Problem details:
Transcribe every line of the material below exactly, leaving out the pictures.

Dataset records:
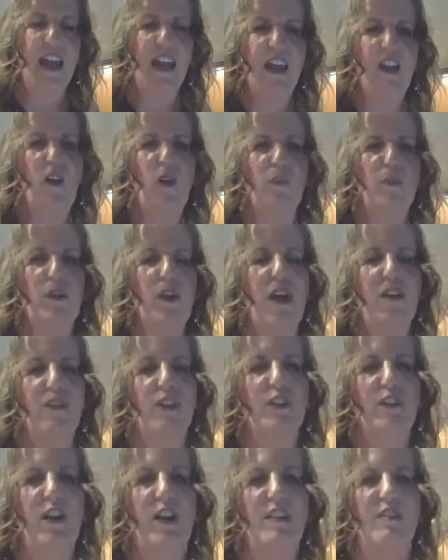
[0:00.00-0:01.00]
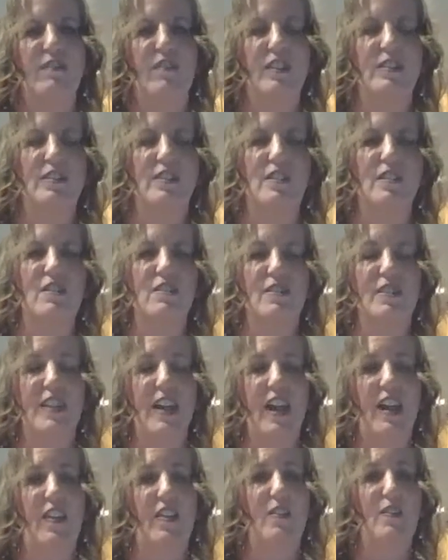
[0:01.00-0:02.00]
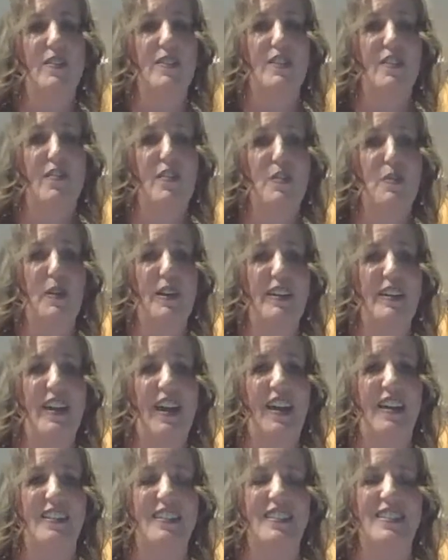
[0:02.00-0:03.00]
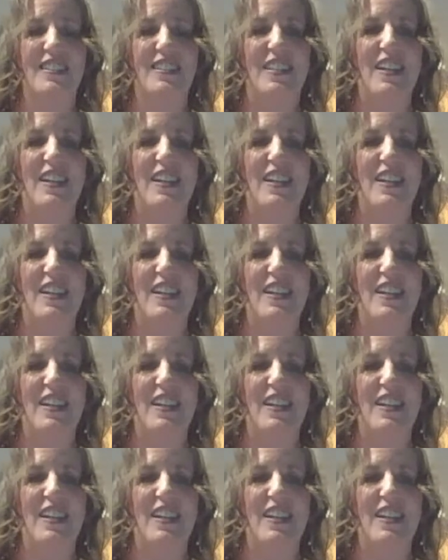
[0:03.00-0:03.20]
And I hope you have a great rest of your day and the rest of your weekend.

Task solution:
[0:00.00-0:01.00]
[0:01.00-0:02.00]
[0:02.00-0:03.00]
[0:03.00-0:03.20]
And I hope you have a great rest of your day and the rest of your weekend.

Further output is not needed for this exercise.